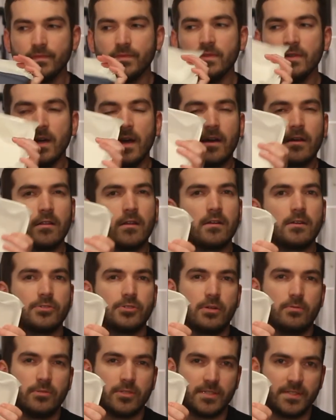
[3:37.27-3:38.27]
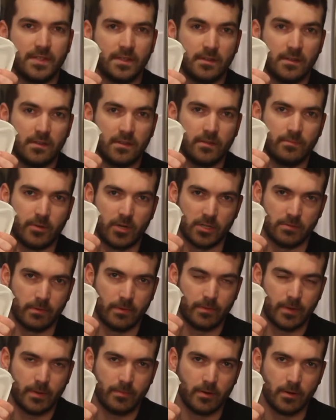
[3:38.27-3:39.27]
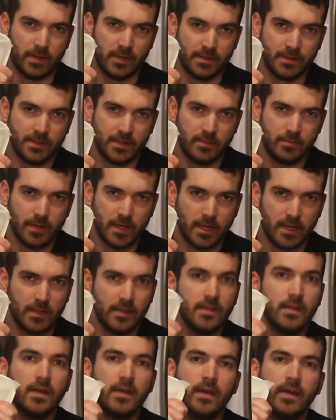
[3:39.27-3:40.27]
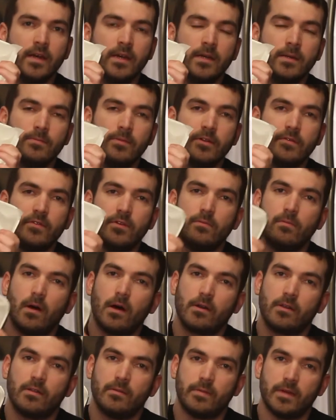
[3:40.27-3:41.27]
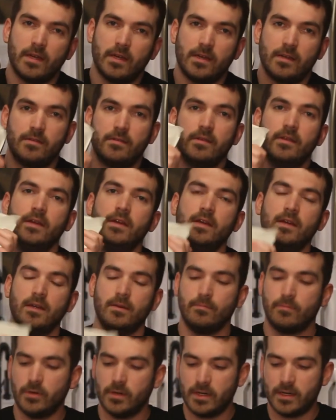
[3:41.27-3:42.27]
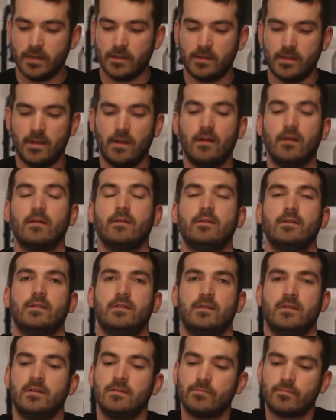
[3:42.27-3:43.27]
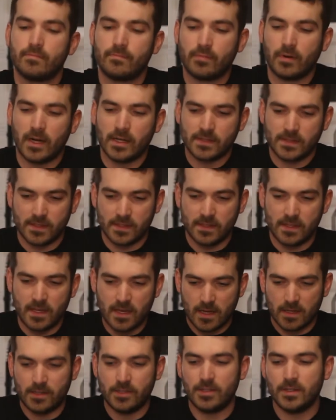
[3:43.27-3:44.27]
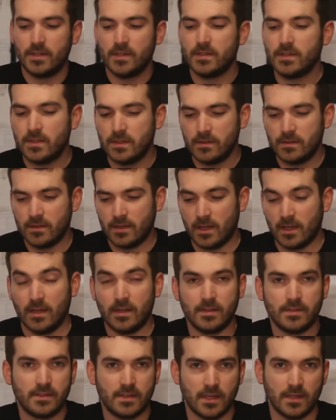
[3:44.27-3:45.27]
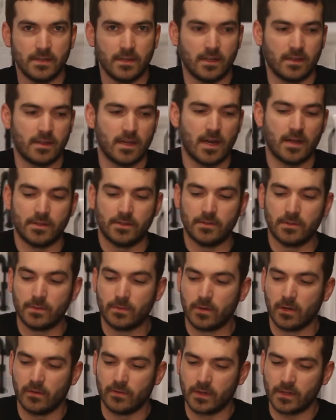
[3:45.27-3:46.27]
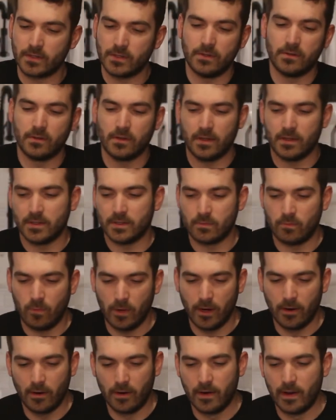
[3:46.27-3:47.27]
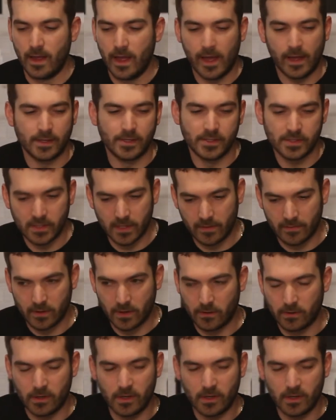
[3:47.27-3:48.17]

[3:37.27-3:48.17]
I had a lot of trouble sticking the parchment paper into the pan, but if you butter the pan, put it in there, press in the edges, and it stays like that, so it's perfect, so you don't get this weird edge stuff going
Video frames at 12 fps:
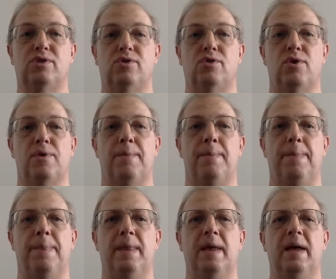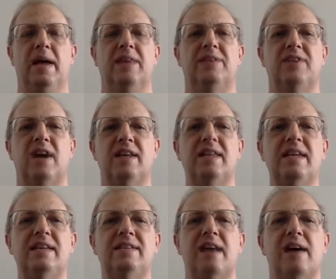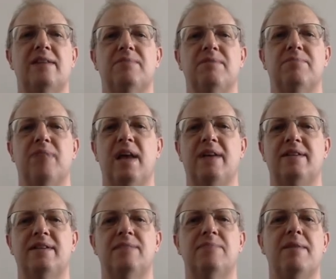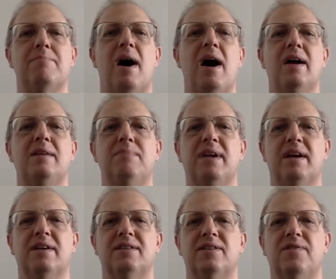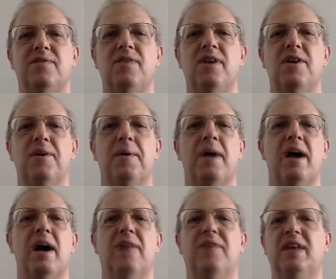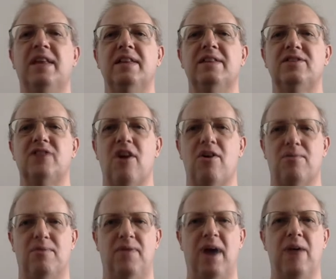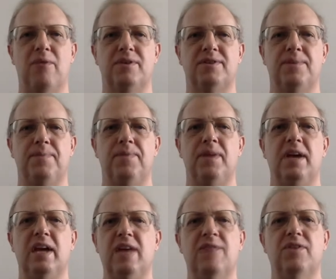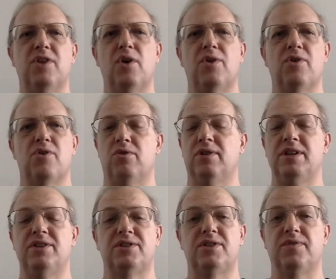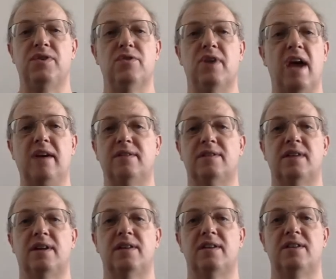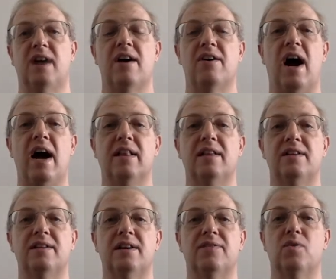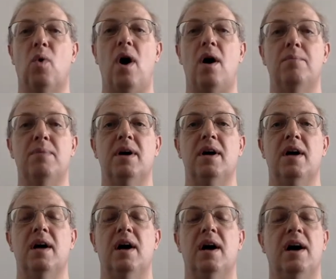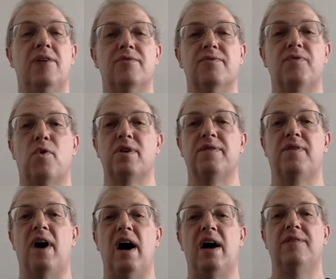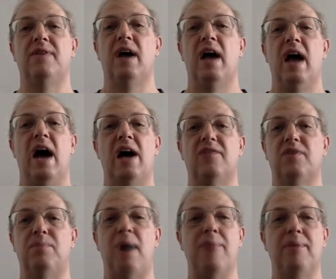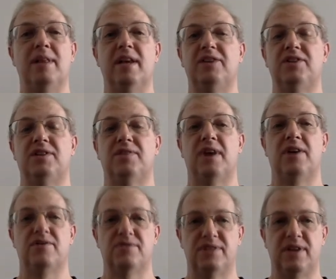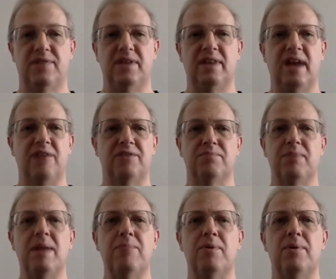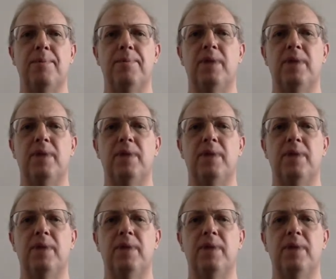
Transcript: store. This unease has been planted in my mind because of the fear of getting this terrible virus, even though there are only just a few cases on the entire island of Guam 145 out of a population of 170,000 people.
==
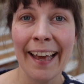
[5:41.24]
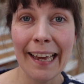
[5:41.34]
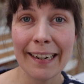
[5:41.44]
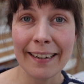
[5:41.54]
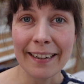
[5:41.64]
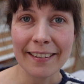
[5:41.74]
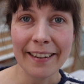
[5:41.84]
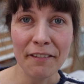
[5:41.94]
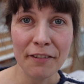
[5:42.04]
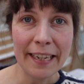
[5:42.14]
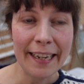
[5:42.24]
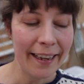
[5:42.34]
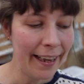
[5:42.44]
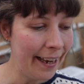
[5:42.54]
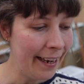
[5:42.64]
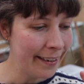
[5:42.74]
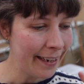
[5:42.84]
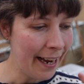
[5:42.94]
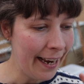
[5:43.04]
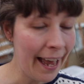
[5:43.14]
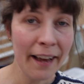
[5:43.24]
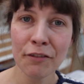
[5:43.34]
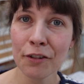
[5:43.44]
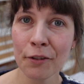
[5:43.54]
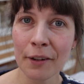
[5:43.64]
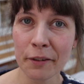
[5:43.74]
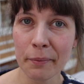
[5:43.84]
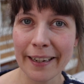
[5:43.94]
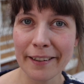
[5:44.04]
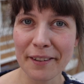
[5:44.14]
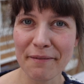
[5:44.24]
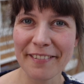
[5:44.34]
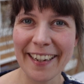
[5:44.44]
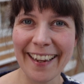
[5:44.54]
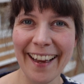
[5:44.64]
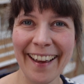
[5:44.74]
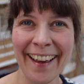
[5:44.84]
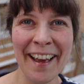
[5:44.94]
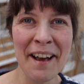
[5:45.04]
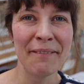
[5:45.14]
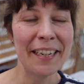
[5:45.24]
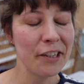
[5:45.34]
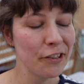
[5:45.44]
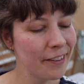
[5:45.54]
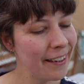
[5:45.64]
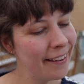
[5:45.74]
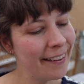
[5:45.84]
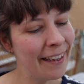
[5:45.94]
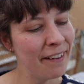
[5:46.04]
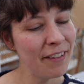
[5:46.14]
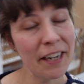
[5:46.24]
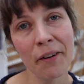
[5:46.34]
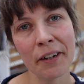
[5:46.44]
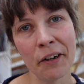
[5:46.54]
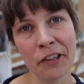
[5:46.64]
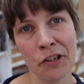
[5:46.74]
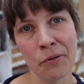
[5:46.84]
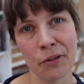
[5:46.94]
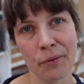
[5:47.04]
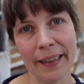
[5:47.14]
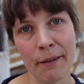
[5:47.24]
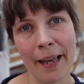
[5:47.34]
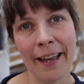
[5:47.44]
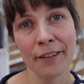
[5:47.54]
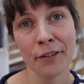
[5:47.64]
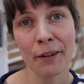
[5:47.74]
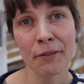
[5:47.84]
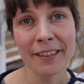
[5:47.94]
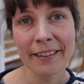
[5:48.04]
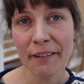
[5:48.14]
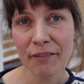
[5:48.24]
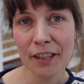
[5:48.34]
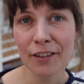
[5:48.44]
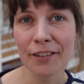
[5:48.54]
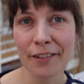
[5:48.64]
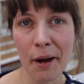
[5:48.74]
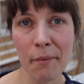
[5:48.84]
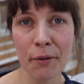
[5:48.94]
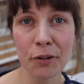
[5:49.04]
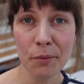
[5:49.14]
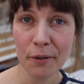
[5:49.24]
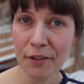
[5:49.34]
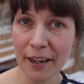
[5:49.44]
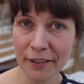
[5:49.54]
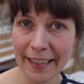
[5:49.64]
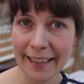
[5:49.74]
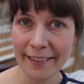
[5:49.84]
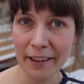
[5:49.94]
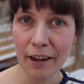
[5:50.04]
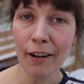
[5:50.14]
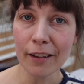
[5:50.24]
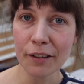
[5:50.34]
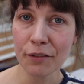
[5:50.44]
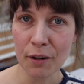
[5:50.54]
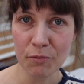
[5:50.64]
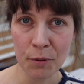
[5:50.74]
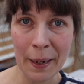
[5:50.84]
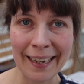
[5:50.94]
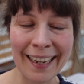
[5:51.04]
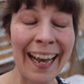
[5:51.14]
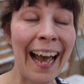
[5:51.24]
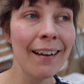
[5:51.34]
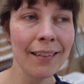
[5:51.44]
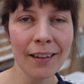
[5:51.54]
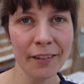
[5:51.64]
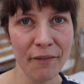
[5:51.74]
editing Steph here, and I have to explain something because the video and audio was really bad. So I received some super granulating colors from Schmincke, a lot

**Work to complete**
With the pictures removed, print only the lines starting at the line that has "[3:37.27-3:38.27]" and ending at the line that has "Transcript: store. This", both ends included, exactly as they stand above.

**Response**
[3:37.27-3:38.27]
[3:38.27-3:39.27]
[3:39.27-3:40.27]
[3:40.27-3:41.27]
[3:41.27-3:42.27]
[3:42.27-3:43.27]
[3:43.27-3:44.27]
[3:44.27-3:45.27]
[3:45.27-3:46.27]
[3:46.27-3:47.27]
[3:47.27-3:48.17]

[3:37.27-3:48.17]
I had a lot of trouble sticking the parchment paper into the pan, but if you butter the pan, put it in there, press in the edges, and it stays like that, so it's perfect, so you don't get this weird edge stuff going
Video frames at 12 fps:
Transcript: store. This unease has been planted in my mind because of the fear of getting this terrible virus, even though there are only just a few cases on the entire island of Guam 145 out of a population of 170,000 people.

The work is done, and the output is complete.